*Texto por Luiz Américo Camargo, crítico gastronômico e autor do livro Pão Nosso
Os tempos atuais nunca foram tão favoráveis para quem gosta de comer bem. Os tempos atuais nunca foram tão cheios de questões e dúvidas para quem gosta de comer bem. Estaria o colunista com problemas de lógica e coerência? Não exatamente, e vou me explicar com alguns exemplos.
Eu estava num debate, num recente evento de gastronomia, quando o tema veio à tona: o que fazer diante da qualidade
do frango vendido pela grande indústria? Uns comiam, outros não, um terceiro grupo abominava... Muitos declaravam
comprar apenas aves de criação orgânica – pelo manejo mais responsável, pela ausência de antibióticos. Até que surgiu a questão: se em casa controlamos a matéria-prima consumida, como fazer no bar, na lanchonete? Deixaremos de matar a vontade de uma simples coxinha, por não desconhecer de onde vem o frango? Décadas atrás, fazíamos nossas refeições sem saber tanto sobre calorias, sobre intolerâncias, sobre tendências culinárias. Lembro de ver minha avó preparando os pratos do cotidiano com banha de porco em quase tudo. Meus amigos mineiros iam além: era banha até no pão na chapa, de manhã cedo. E os índices de obesidade, no entanto, eram menores. Não estou defendendo o mero retorno dos velhos hábitos. Mas o que engorda mais: comida ou uma vida de controles remotos, fastfood etc? Difícil dizer.
Hoje, temos um inédito entendimento sobre nutrição, sustentabilidade, sobre a importância dos produtos frescos, sobre
a química na cozinha, sobre o receituário dos grandes chefs – o que é ótimo.
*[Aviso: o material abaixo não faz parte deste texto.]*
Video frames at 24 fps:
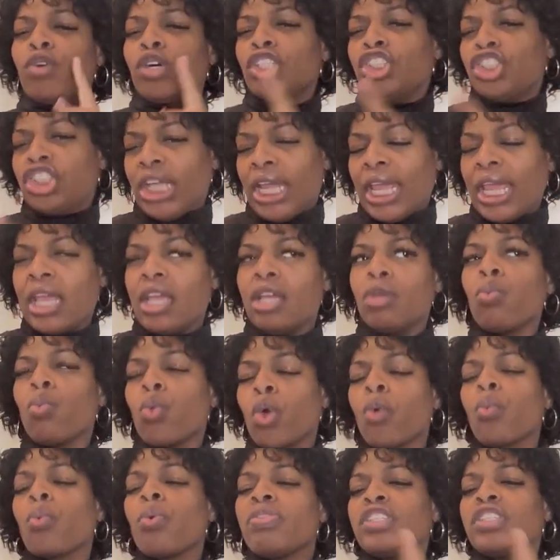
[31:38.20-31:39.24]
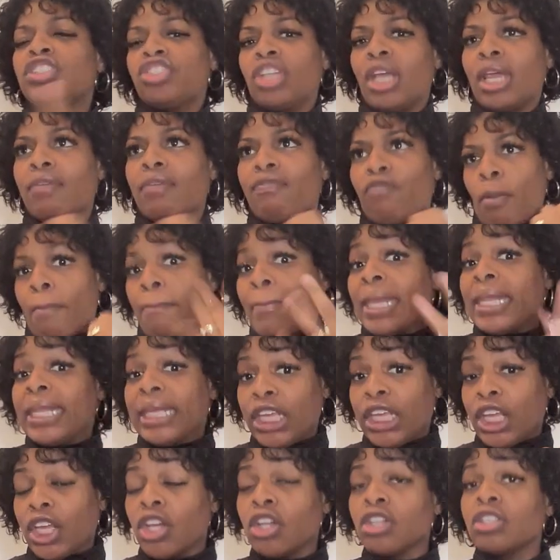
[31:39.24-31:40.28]
for Jay, worked with Jay for many
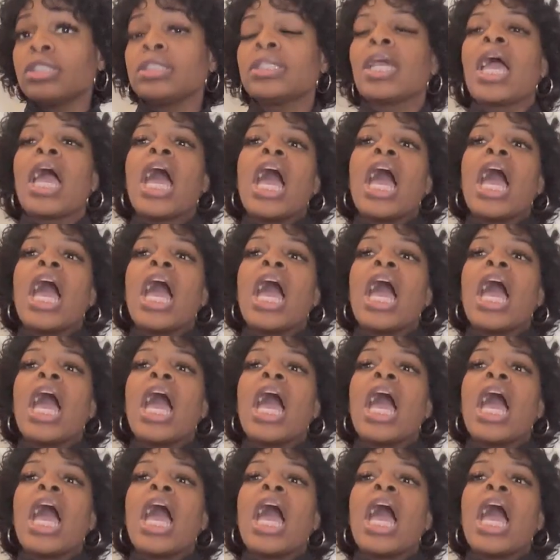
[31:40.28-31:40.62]
years,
Mas, contraditoriamente, nunca se viu tanta
gente com restrições alimentares e alergias como no momento atual. O que eu quero dizer é que as novas gerações
têm a mais expandida consciência alimentar e o mais amplo repertório gastronômico de todos os tempos. O que não
significa que isso nos livrará de todos os riscos. Nem que isso deva nos transformar em extremistas. Da minha parte, eu também prefiro comprar frango orgânico para minha casa. Mas não fujo da coxinha feita com frango comum, quando ela me desperta o apetite – de vez em quando, não faz mal. Mas nuggets, não: aí, eu não encaro.